Saved entries:
◆ ◆ ◆ ◆ ◆ ◆ ◆
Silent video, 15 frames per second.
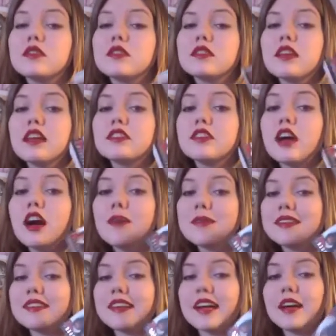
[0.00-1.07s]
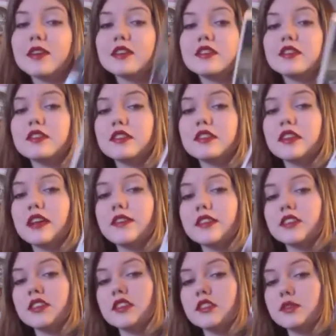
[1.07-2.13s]
/ are missing out, because you still have the
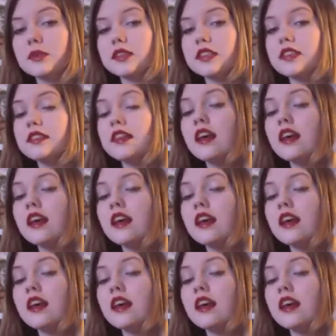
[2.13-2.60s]
chance to read this,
◆ ◆ ◆ ◆ ◆ ◆ ◆
Activity: What is needed is every record above, restated word for word, with the pictures left out.

Final answer:
Silent video, 15 frames per second.
[0.00-1.07s]
[1.07-2.13s]
/ are missing out, because you still have the
[2.13-2.60s]
chance to read this,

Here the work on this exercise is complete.